> [SOURCE DATA]
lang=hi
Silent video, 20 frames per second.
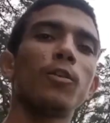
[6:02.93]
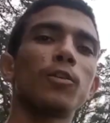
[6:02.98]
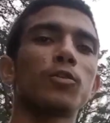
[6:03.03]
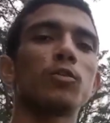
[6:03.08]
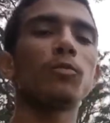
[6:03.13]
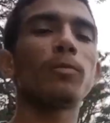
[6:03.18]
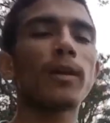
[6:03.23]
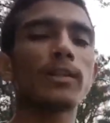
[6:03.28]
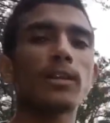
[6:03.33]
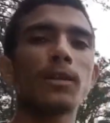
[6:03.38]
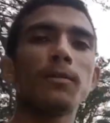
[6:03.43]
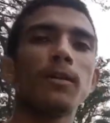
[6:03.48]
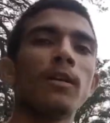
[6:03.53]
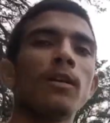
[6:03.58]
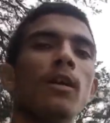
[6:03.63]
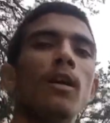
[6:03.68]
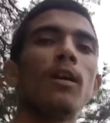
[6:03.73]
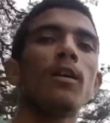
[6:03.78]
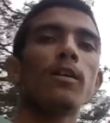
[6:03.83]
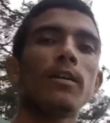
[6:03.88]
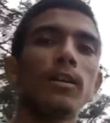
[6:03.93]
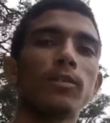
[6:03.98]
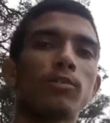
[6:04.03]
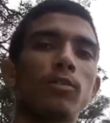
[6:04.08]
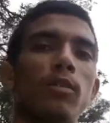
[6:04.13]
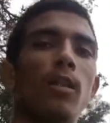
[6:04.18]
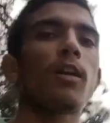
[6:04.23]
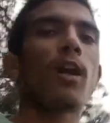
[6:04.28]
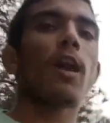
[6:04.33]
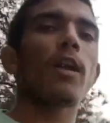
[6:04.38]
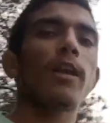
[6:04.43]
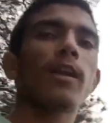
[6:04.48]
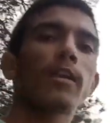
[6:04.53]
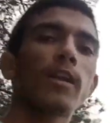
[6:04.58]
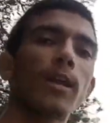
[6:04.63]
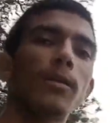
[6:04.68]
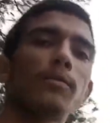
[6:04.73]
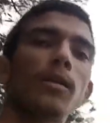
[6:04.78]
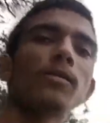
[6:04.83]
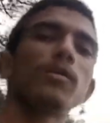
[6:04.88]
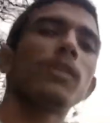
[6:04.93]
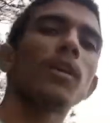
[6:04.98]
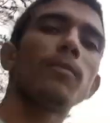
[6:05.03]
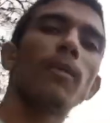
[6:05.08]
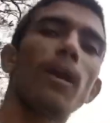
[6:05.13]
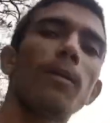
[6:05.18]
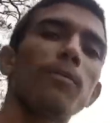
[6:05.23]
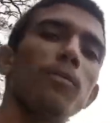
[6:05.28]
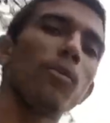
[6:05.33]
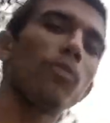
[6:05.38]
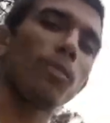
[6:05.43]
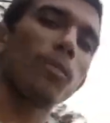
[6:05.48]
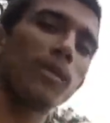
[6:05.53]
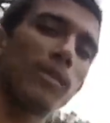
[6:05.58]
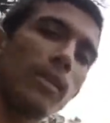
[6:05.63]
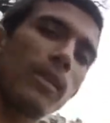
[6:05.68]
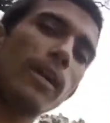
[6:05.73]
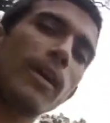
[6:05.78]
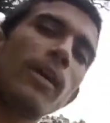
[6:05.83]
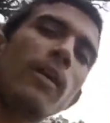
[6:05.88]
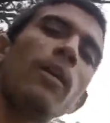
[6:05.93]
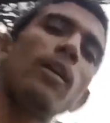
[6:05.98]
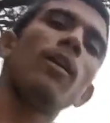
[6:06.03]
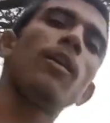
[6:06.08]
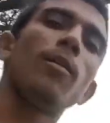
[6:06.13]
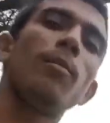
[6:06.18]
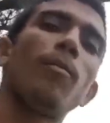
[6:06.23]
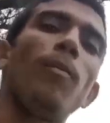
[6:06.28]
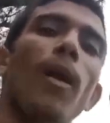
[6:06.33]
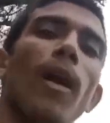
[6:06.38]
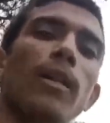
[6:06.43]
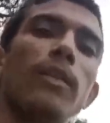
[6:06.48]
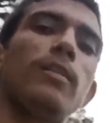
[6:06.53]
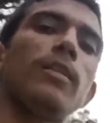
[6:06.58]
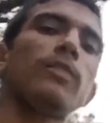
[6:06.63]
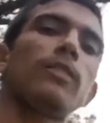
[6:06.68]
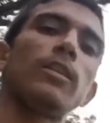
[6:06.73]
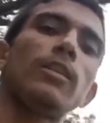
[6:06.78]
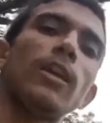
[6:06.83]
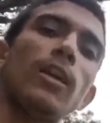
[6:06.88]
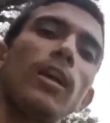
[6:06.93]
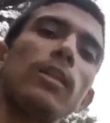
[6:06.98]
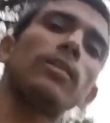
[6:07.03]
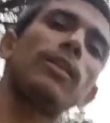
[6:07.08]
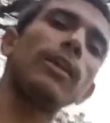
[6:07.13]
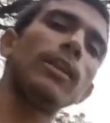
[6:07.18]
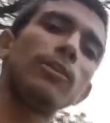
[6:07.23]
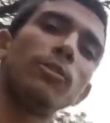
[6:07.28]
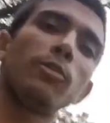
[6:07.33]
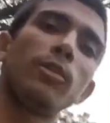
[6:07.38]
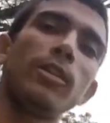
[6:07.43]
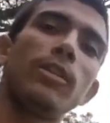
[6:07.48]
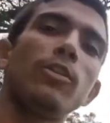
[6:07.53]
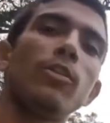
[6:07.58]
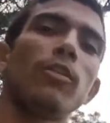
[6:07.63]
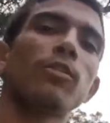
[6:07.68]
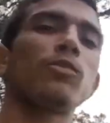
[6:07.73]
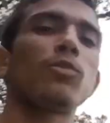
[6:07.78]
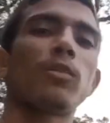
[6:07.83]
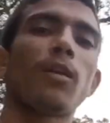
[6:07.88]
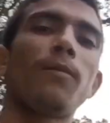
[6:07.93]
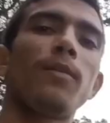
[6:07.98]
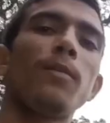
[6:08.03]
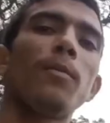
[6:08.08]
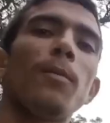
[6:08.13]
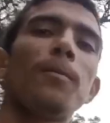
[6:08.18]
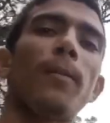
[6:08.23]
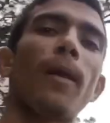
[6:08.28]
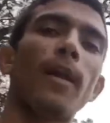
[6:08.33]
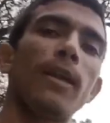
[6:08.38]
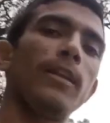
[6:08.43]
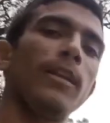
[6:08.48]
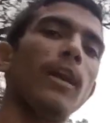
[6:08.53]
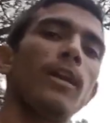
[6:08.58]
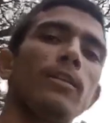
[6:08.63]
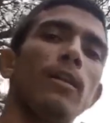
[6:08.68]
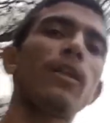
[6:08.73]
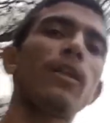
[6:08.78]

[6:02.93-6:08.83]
और सुबह जब इसको लगाने का टाइम था तब आप लोगों को बताइए बारिश इतनी ज़्यादा तेज़ हो रही थी और तभी में पानी आ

> [PROBLEM TO WORK ON] Images must not appear; print each record precisely as it reads.

> [SOLUTION FOR THIS EXERCISE]
lang=hi
Silent video, 20 frames per second.
[6:02.93]
[6:02.98]
[6:03.03]
[6:03.08]
[6:03.13]
[6:03.18]
[6:03.23]
[6:03.28]
[6:03.33]
[6:03.38]
[6:03.43]
[6:03.48]
[6:03.53]
[6:03.58]
[6:03.63]
[6:03.68]
[6:03.73]
[6:03.78]
[6:03.83]
[6:03.88]
[6:03.93]
[6:03.98]
[6:04.03]
[6:04.08]
[6:04.13]
[6:04.18]
[6:04.23]
[6:04.28]
[6:04.33]
[6:04.38]
[6:04.43]
[6:04.48]
[6:04.53]
[6:04.58]
[6:04.63]
[6:04.68]
[6:04.73]
[6:04.78]
[6:04.83]
[6:04.88]
[6:04.93]
[6:04.98]
[6:05.03]
[6:05.08]
[6:05.13]
[6:05.18]
[6:05.23]
[6:05.28]
[6:05.33]
[6:05.38]
[6:05.43]
[6:05.48]
[6:05.53]
[6:05.58]
[6:05.63]
[6:05.68]
[6:05.73]
[6:05.78]
[6:05.83]
[6:05.88]
[6:05.93]
[6:05.98]
[6:06.03]
[6:06.08]
[6:06.13]
[6:06.18]
[6:06.23]
[6:06.28]
[6:06.33]
[6:06.38]
[6:06.43]
[6:06.48]
[6:06.53]
[6:06.58]
[6:06.63]
[6:06.68]
[6:06.73]
[6:06.78]
[6:06.83]
[6:06.88]
[6:06.93]
[6:06.98]
[6:07.03]
[6:07.08]
[6:07.13]
[6:07.18]
[6:07.23]
[6:07.28]
[6:07.33]
[6:07.38]
[6:07.43]
[6:07.48]
[6:07.53]
[6:07.58]
[6:07.63]
[6:07.68]
[6:07.73]
[6:07.78]
[6:07.83]
[6:07.88]
[6:07.93]
[6:07.98]
[6:08.03]
[6:08.08]
[6:08.13]
[6:08.18]
[6:08.23]
[6:08.28]
[6:08.33]
[6:08.38]
[6:08.43]
[6:08.48]
[6:08.53]
[6:08.58]
[6:08.63]
[6:08.68]
[6:08.73]
[6:08.78]

[6:02.93-6:08.83]
और सुबह जब इसको लगाने का टाइम था तब आप लोगों को बताइए बारिश इतनी ज़्यादा तेज़ हो रही थी और तभी में पानी आ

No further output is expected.